_Task brief:_ Retype, with no pictures, each line from the one that holds "[1892.86-1893.89s]" through the last line of the entries below, both included.

_Provided records:_
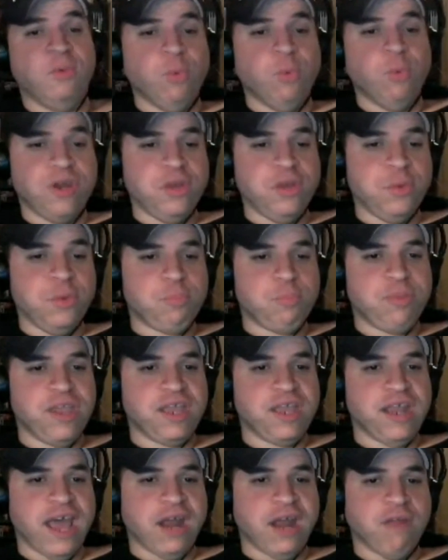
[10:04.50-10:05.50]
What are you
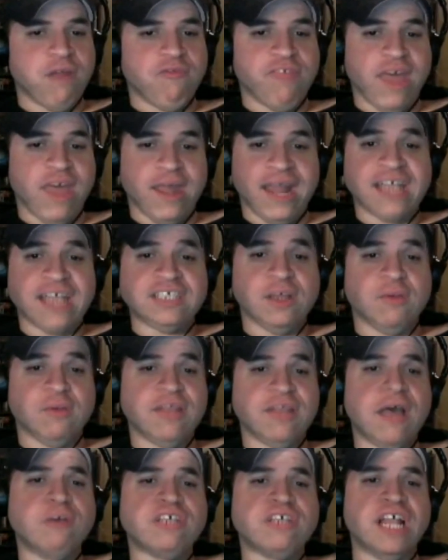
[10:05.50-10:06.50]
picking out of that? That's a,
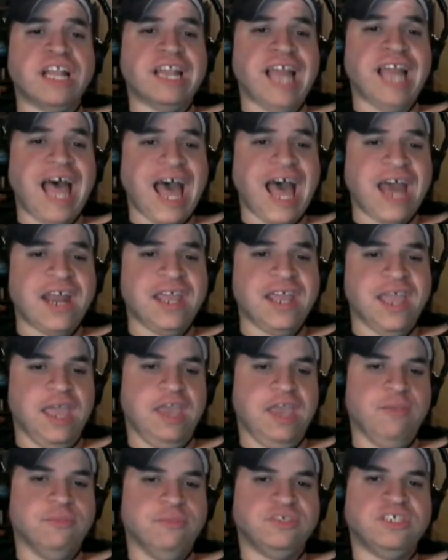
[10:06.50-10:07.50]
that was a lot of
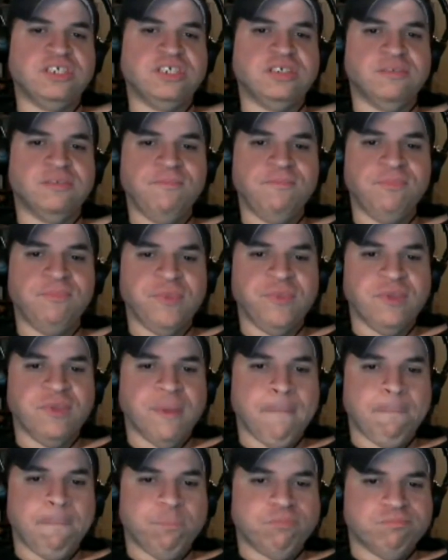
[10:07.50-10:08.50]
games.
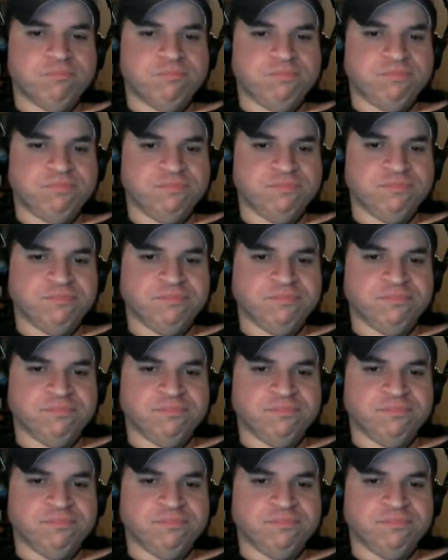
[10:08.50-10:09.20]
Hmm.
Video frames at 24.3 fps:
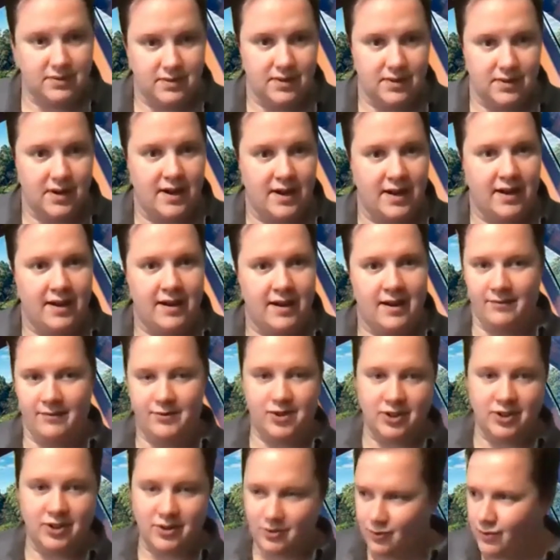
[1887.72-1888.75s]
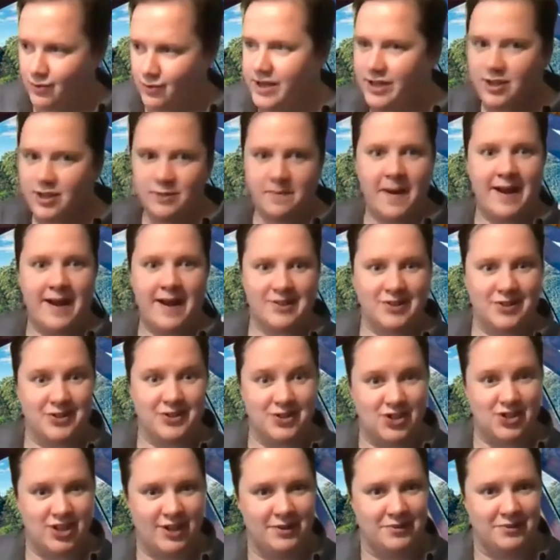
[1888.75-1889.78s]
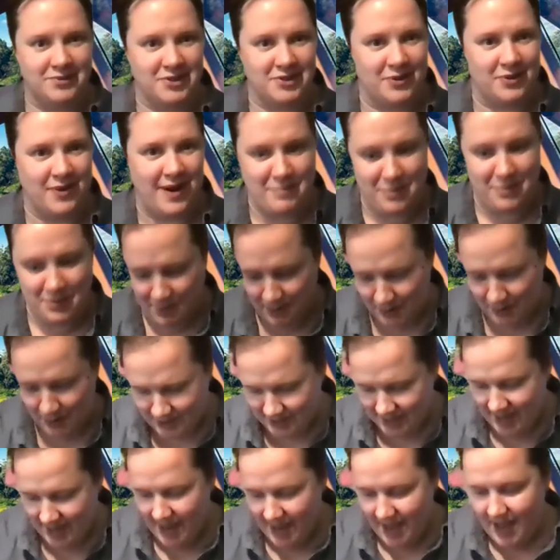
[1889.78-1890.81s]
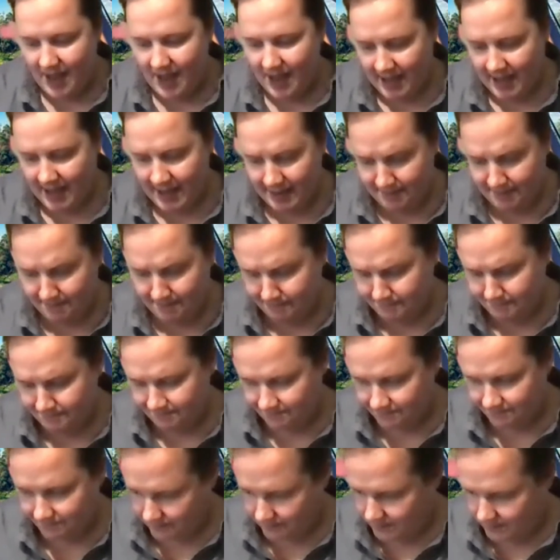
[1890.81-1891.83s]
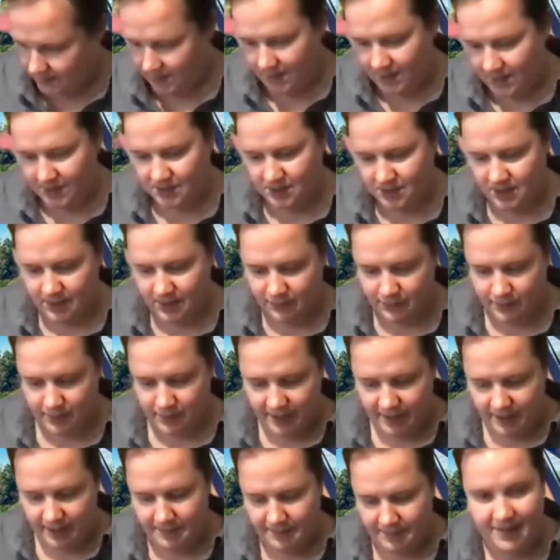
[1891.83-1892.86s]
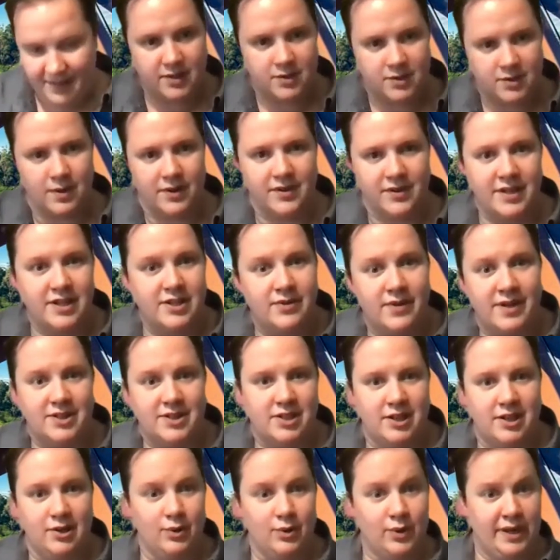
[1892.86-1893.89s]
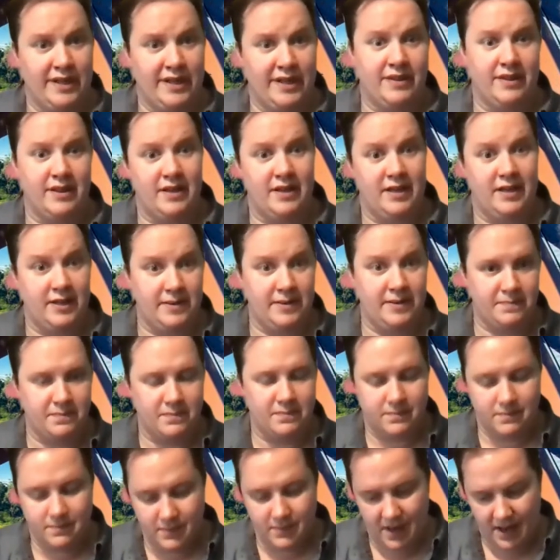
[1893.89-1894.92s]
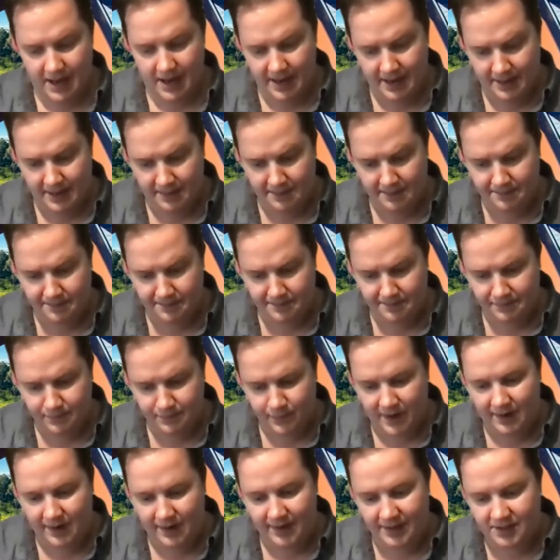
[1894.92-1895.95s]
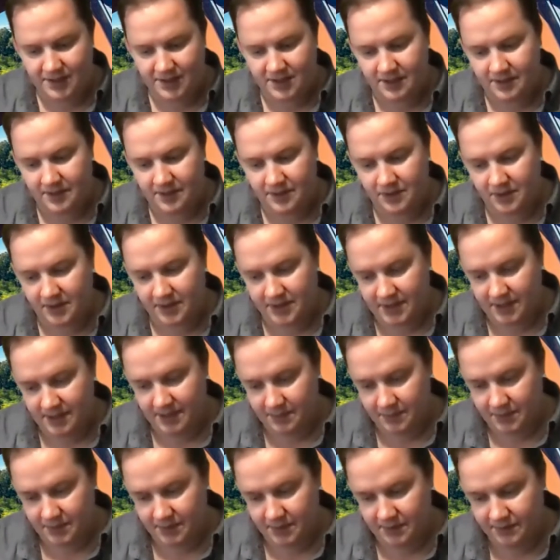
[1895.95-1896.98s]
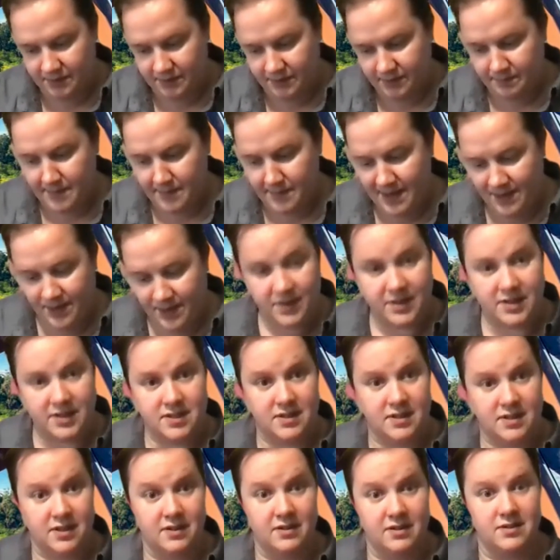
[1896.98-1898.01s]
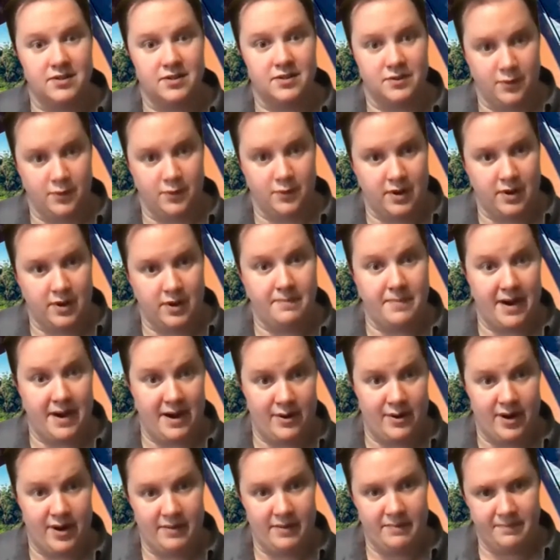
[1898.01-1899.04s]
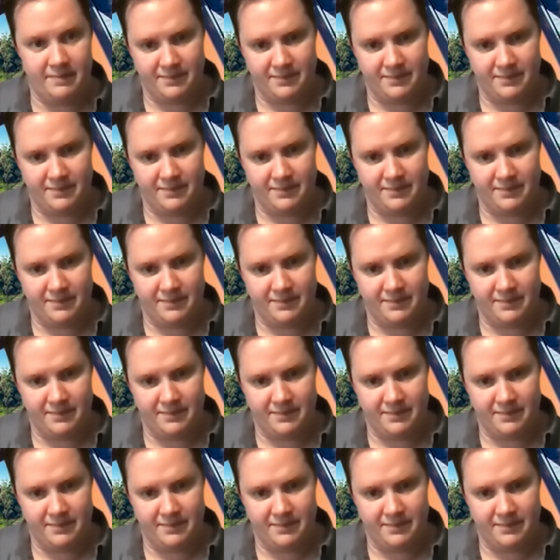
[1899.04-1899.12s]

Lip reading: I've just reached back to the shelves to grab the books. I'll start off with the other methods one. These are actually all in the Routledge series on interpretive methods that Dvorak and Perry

_Reply:_
[1892.86-1893.89s]
[1893.89-1894.92s]
[1894.92-1895.95s]
[1895.95-1896.98s]
[1896.98-1898.01s]
[1898.01-1899.04s]
[1899.04-1899.12s]

Lip reading: I've just reached back to the shelves to grab the books. I'll start off with the other methods one. These are actually all in the Routledge series on interpretive methods that Dvorak and Perry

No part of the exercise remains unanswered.